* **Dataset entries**
· · · ·

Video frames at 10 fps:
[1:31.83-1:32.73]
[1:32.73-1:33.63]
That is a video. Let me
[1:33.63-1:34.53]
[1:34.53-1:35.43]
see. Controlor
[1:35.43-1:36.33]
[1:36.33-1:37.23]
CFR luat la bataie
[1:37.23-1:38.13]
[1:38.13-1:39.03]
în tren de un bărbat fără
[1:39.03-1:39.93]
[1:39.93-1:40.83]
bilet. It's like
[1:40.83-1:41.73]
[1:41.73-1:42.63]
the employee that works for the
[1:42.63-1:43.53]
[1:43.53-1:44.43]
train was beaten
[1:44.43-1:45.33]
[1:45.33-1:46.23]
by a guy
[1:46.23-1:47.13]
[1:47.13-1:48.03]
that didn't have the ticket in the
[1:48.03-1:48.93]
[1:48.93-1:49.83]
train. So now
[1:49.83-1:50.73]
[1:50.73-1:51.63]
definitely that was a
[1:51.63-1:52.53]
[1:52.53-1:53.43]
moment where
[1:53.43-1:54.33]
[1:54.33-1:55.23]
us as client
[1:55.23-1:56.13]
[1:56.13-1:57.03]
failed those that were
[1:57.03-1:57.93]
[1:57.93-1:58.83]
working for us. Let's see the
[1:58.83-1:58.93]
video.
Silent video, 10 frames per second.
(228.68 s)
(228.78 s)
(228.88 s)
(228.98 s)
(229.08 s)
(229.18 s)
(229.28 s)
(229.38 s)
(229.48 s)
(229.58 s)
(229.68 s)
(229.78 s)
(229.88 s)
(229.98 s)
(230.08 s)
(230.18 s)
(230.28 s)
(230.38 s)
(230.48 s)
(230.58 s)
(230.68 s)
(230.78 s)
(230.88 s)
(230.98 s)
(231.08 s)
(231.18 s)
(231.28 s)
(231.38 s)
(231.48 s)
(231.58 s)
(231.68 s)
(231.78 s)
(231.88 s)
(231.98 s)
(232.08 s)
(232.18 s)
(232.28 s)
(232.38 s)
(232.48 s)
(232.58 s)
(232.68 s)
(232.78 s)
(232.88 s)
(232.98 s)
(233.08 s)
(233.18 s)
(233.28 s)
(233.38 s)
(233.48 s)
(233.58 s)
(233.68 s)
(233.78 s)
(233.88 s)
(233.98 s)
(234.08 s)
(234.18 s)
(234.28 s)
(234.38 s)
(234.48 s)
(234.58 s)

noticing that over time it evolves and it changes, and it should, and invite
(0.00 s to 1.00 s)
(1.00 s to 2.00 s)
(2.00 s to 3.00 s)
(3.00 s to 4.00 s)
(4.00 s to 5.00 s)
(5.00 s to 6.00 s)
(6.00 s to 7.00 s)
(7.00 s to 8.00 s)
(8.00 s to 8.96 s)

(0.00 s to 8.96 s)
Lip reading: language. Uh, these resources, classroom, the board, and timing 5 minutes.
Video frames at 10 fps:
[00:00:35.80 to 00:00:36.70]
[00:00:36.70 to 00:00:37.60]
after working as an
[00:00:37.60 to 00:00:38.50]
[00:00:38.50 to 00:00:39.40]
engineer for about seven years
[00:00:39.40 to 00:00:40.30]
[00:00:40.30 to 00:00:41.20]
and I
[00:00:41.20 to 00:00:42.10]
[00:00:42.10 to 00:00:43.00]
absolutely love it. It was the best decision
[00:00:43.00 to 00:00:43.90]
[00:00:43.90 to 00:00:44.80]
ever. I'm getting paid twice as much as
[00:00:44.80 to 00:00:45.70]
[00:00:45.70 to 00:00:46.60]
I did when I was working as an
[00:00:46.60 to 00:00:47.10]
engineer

· · · ·

Word for word, please print every line from the beginning of the records to the line bearing "[1:57.03-1:57.93]", counting both ends and stopping there.

Video frames at 10 fps:
[1:31.83-1:32.73]
[1:32.73-1:33.63]
That is a video. Let me
[1:33.63-1:34.53]
[1:34.53-1:35.43]
see. Controlor
[1:35.43-1:36.33]
[1:36.33-1:37.23]
CFR luat la bataie
[1:37.23-1:38.13]
[1:38.13-1:39.03]
în tren de un bărbat fără
[1:39.03-1:39.93]
[1:39.93-1:40.83]
bilet. It's like
[1:40.83-1:41.73]
[1:41.73-1:42.63]
the employee that works for the
[1:42.63-1:43.53]
[1:43.53-1:44.43]
train was beaten
[1:44.43-1:45.33]
[1:45.33-1:46.23]
by a guy
[1:46.23-1:47.13]
[1:47.13-1:48.03]
that didn't have the ticket in the
[1:48.03-1:48.93]
[1:48.93-1:49.83]
train. So now
[1:49.83-1:50.73]
[1:50.73-1:51.63]
definitely that was a
[1:51.63-1:52.53]
[1:52.53-1:53.43]
moment where
[1:53.43-1:54.33]
[1:54.33-1:55.23]
us as client
[1:55.23-1:56.13]
[1:56.13-1:57.03]
failed those that were
[1:57.03-1:57.93]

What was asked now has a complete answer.